EXERCISE:
Write out all of the records exactly once more and skip the images.

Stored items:
================================
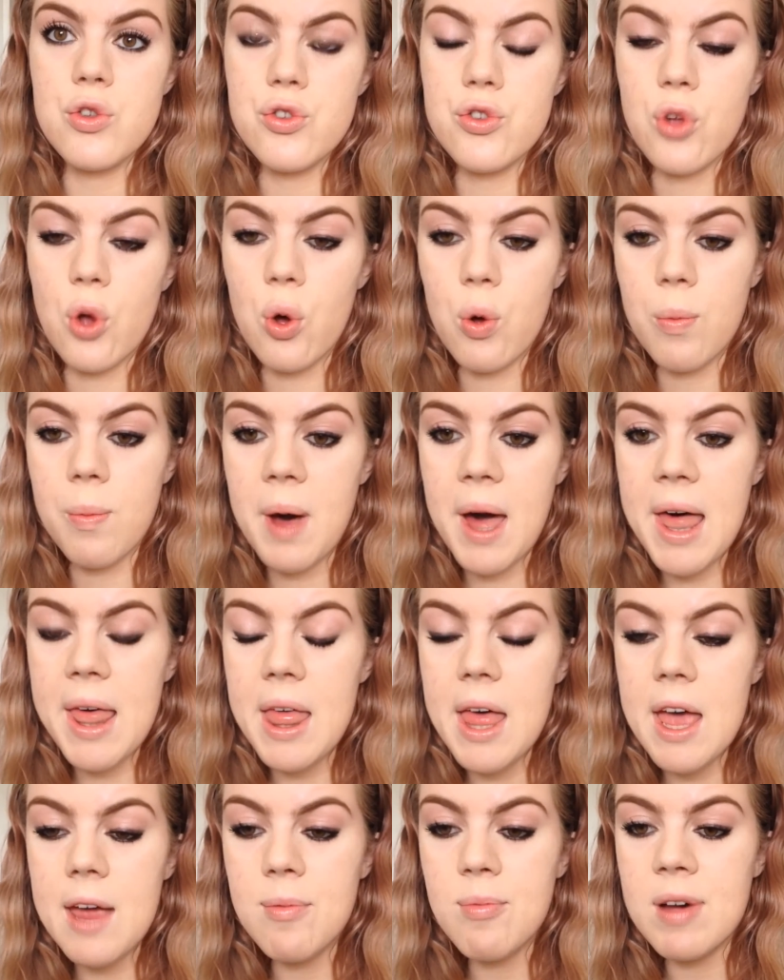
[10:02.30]
So while
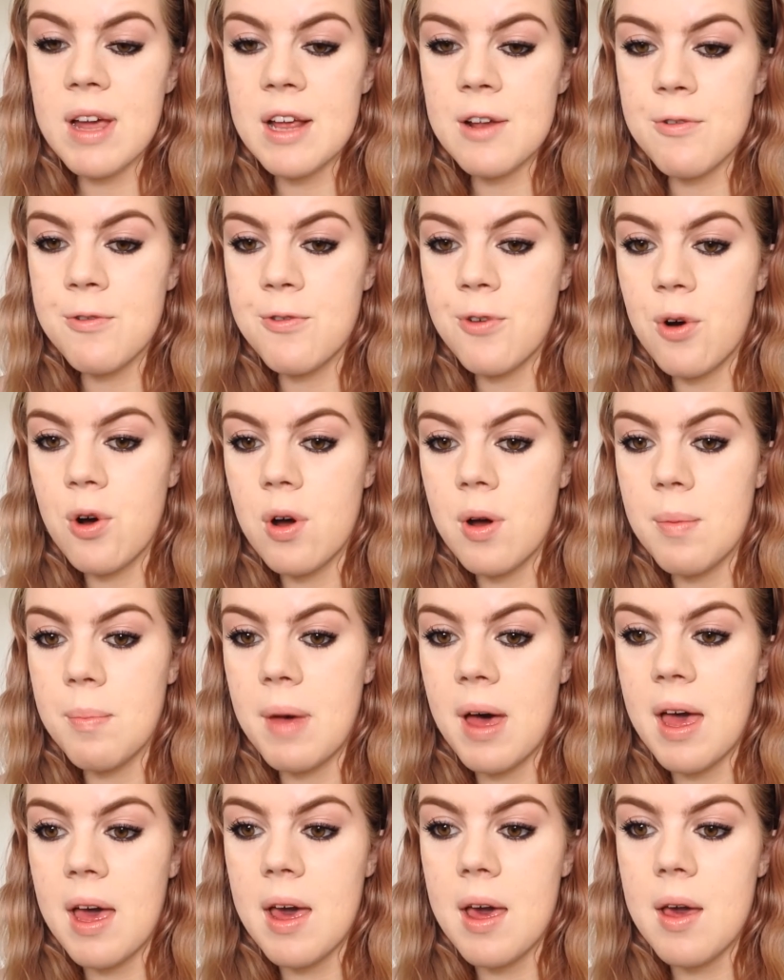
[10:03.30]
I wait for
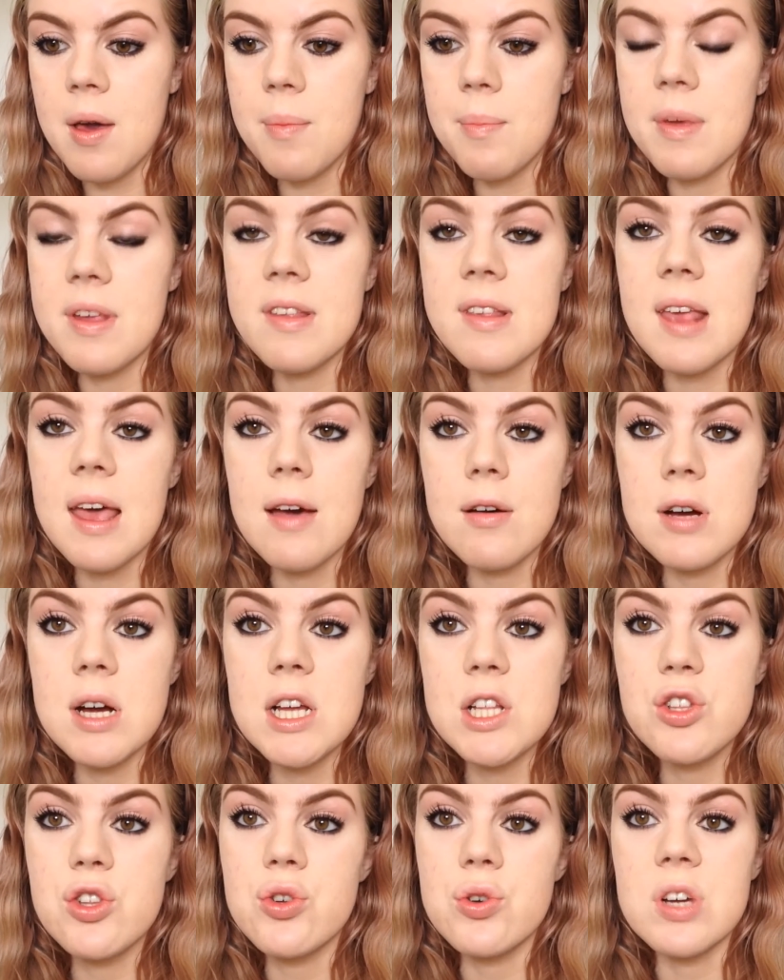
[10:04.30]
my
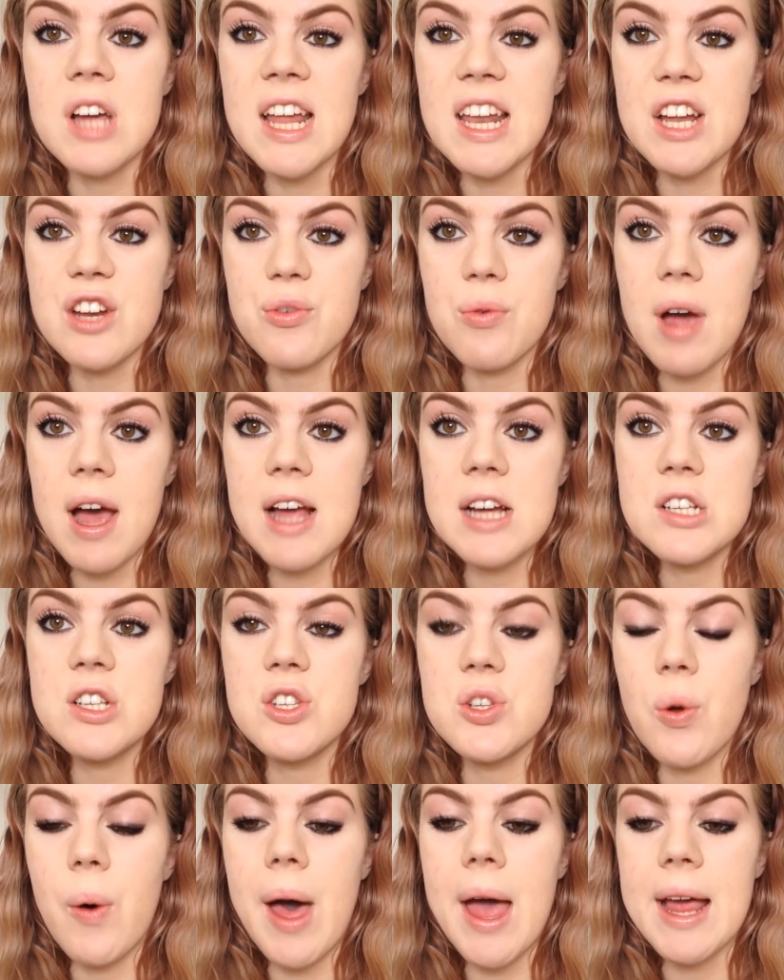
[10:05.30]
mascara to kind of dry
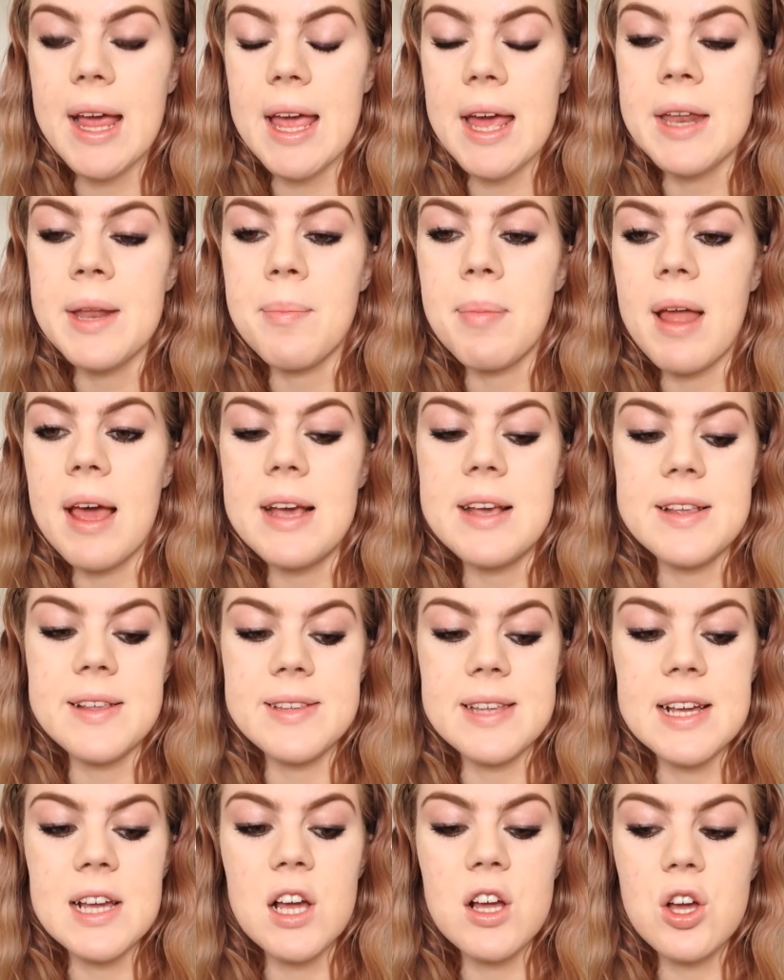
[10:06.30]
so I can apply a
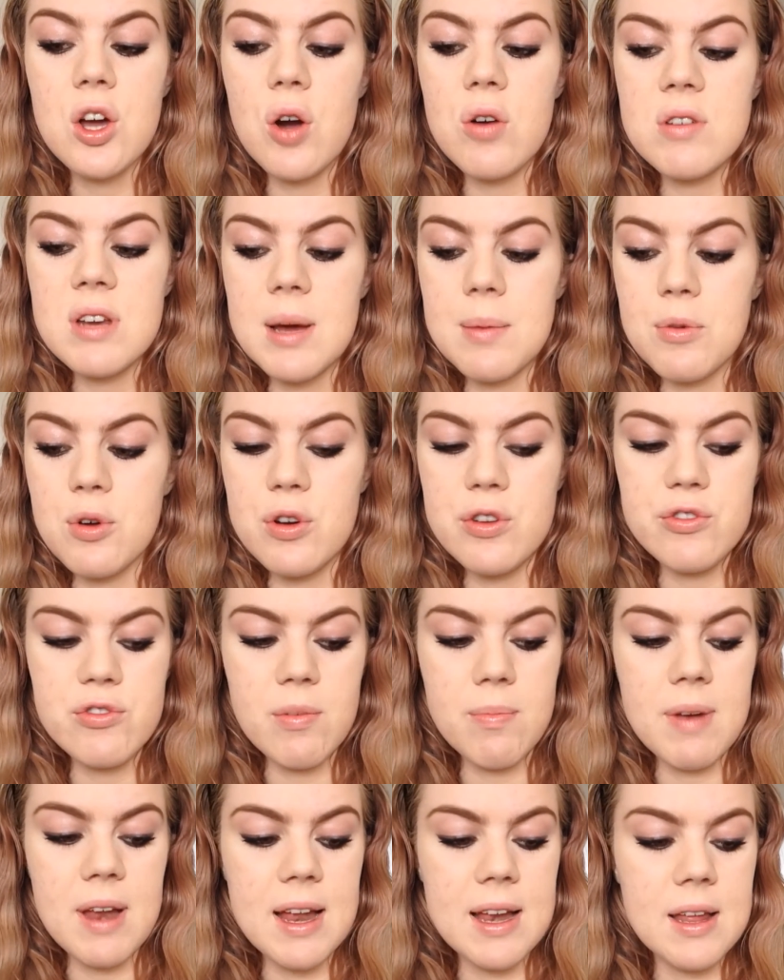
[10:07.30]
second coat, I'm going to
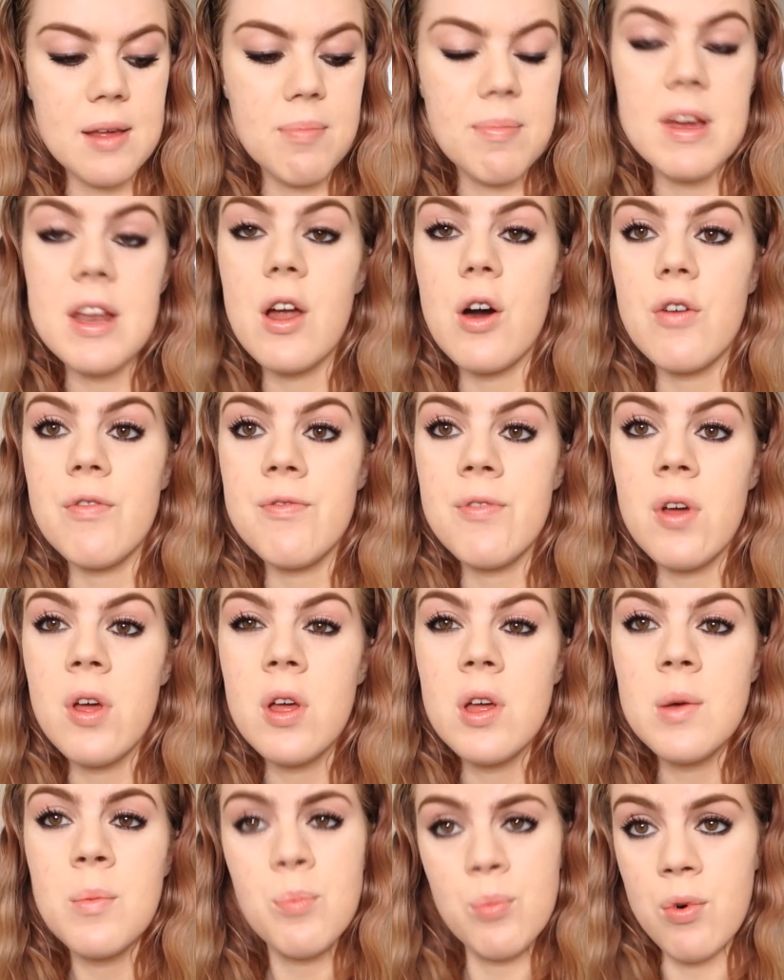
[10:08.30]
apply a little bit of
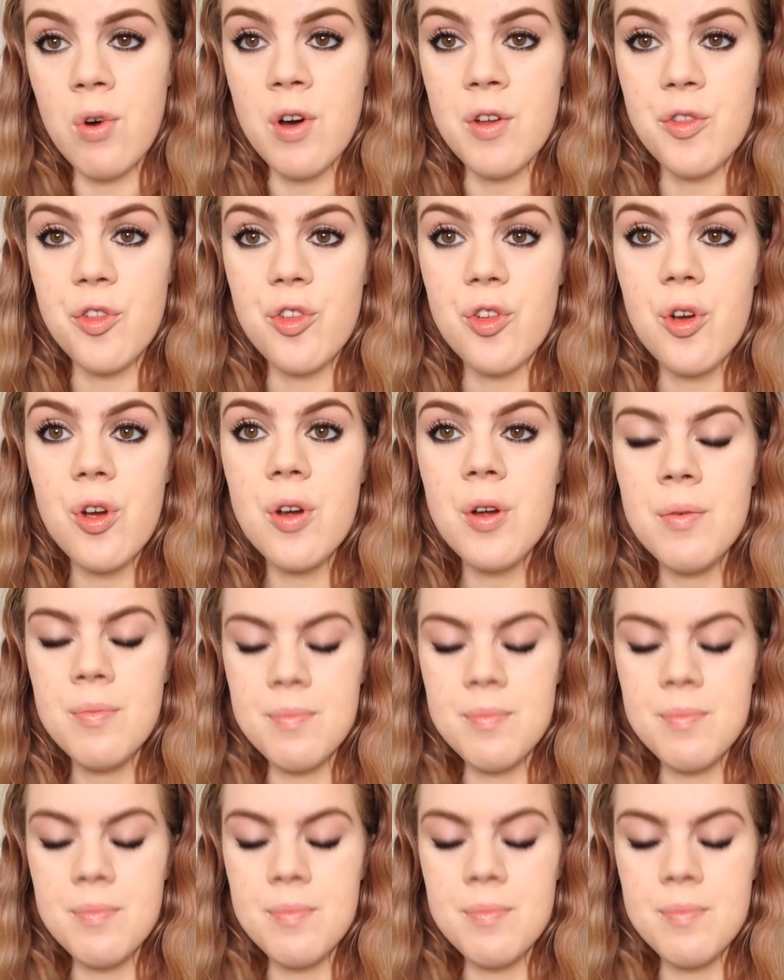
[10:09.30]
bronzer.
================================
ANSWER SECTION:
[10:02.30]
So while
[10:03.30]
I wait for
[10:04.30]
my
[10:05.30]
mascara to kind of dry
[10:06.30]
so I can apply a
[10:07.30]
second coat, I'm going to
[10:08.30]
apply a little bit of
[10:09.30]
bronzer.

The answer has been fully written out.